SERVER SIDE INCLUDES

Powered by Clarynx Technologies
Click here to listen to this story
Please rate this article!
Article Rating:
( 10 = Best )
Please rate this article at cgi-resources.com
so it can be ranked in their system and others can find it.

Take advantage of
SSI's to create
dynamic web pages!




Contents:
1. Client-Server Basics
2. Document Parsing
3. SSI Format
4. Executing the Command
5. Writing the Program
6. Can I start Using Them?
7. How do I enable them?
8. A perfect use
9. Conclusion

Author's Note: This article was written in 1995, so technical specifics may be out of date. However, the concepts still stand and I think this is a good introduction to what SSI's are and how/why they work.
For more information on SSI's, please the CGI Resources List of articles to continue your learning.


If you've ever seen a counter on someone's page that says "You are visitor #1000" or a greeting that says "Welcome, visitor from yoursite.com", you have seen server-side-includes at work. They can be very useful for a number of different things, and if you've found yourself wanting to learn more about how to do "cool things" on your web pages, this might be your next step.

CLIENT - SERVER BASICS

Before teaching you how to do these tricks, let's first make sure you have a basic understanding of how documents are loaded. Let's say a user from somewhere in the world wants to load your page into their WWW browser. They type in the address, and that sends a request out to the machine where your page is stored. On this machine, there is a special program constantly running and looking for incoming requests. The request from the person wanting your page gets sent to this program, and it is its job to go get the page from the computer, package it up the correct way, and ship out the data to the person who is wanting it.

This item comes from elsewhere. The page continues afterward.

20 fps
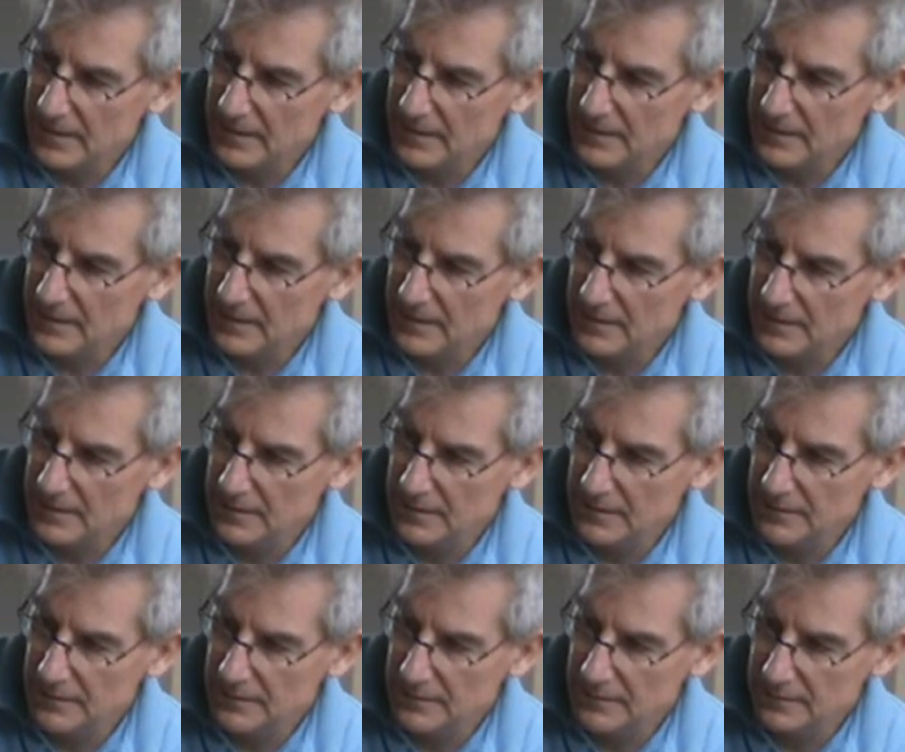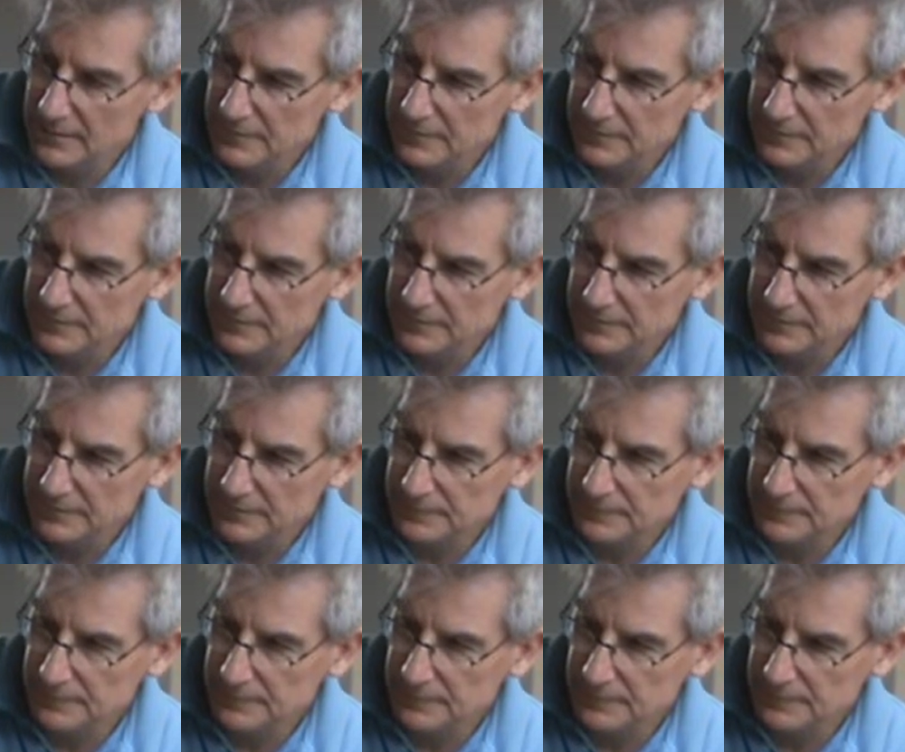
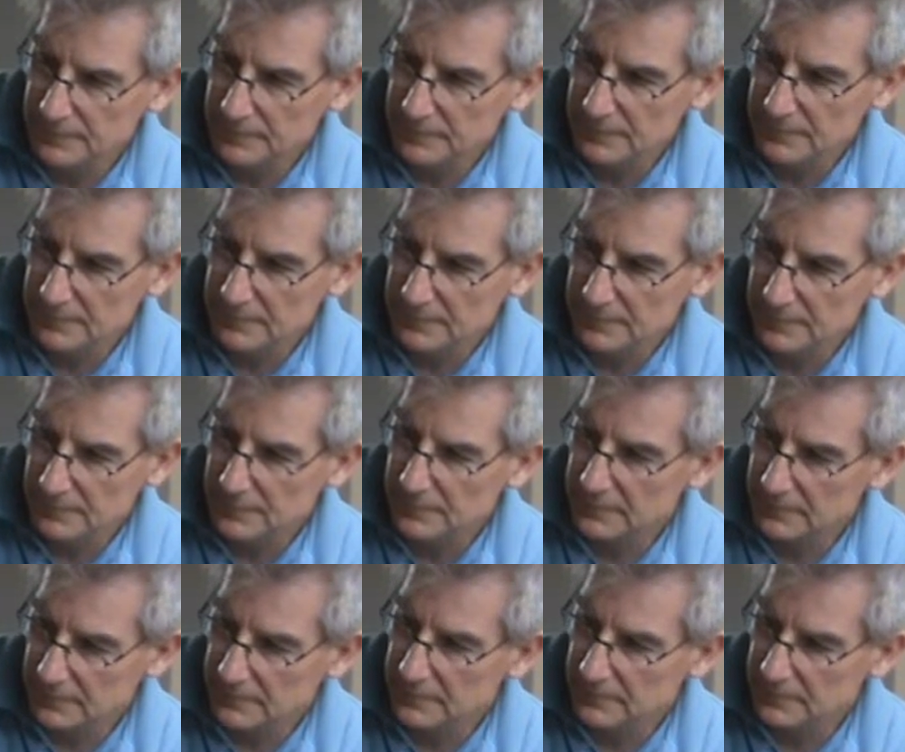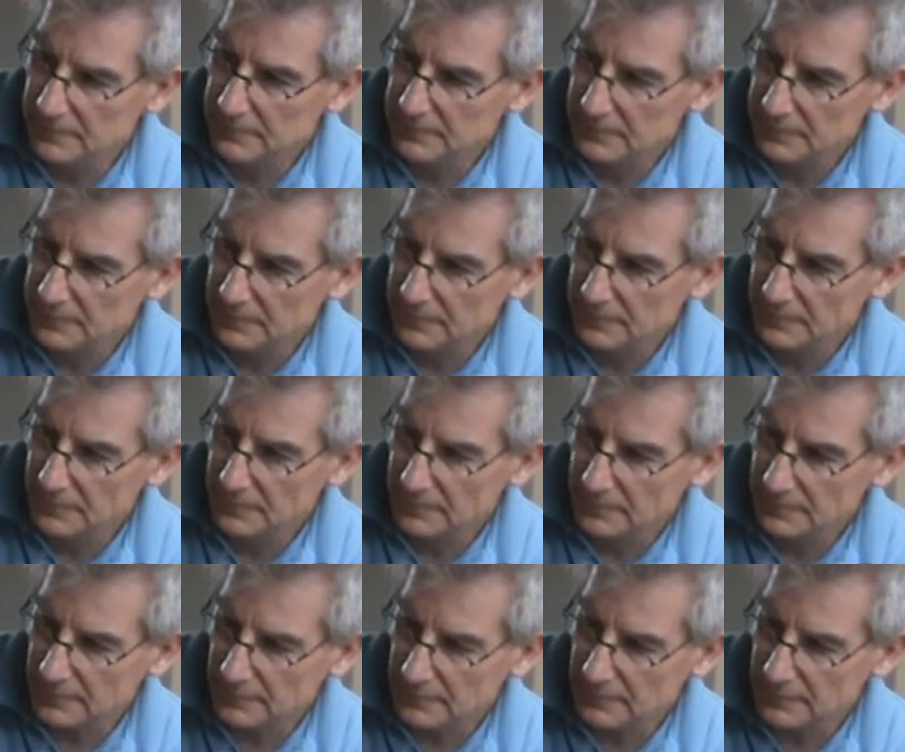(silent)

The program requesting the document (Netscape, Mosaic, Lynx, etc) is called the client. The program that takes the request and returns the page is called the server. The important thing to remember is that the server is always running, and it is what does the work to return the page that is requested.

There are many different servers available for many types of computers, and they are all a little different. So getting things to work correctly with one server may not work with another, and some servers can do things other servers can't. But most servers (that I know of) are able to do server-side-includes.

DOCUMENT PARSING

Now comes the important part. Most servers are not just limited to grabbing a home page from the disk and sending it back, though. They can do other nifty tricks before sending the results back to the client requesting it.

One of these things is searching through the page it is returning for special commands that it recognizes. This is called "parsing" the document. In order for the server to do this, it must be told to do so. By default, most servers do not parse a document before sending it.

If your site gets a lot of accesses to their pages, your server has a lot of work to do. It has to manage all of the incoming requests, find the files, and return them to the right places. This can take a lot of computing power. Now, imagine if the server had to first look through every single document for commands before it sends it - even if most of them do not contain any commands at all. This will just put even more load on the server, and it may not be necessary. So there is a method used to tell the server which documents it should parse for commands and which documents it can safely ignore.

The way it decides on this is by the filename of the document it is going to send. Most WWW pages end in .html, which lets the server know it is just an HTML document. Most servers will not look at these for commands. Instead, if you want your document to be parsed, you need to give it an extension of .shtml. When the server is going to send any document that ends with .shtml, it knows that is has to check for hidden commands first.

You can usually set things up the way you want it, though. So, the WWW administrator decides on what fileames wll be parsed and which ones will not. On our system, I have enabled parsing on ALL documents that end in .html, so there is no need to use .shtml. This can slow the server down considerably, but if the machine is fast enough and is not overhwelmed, the performance will not suffer.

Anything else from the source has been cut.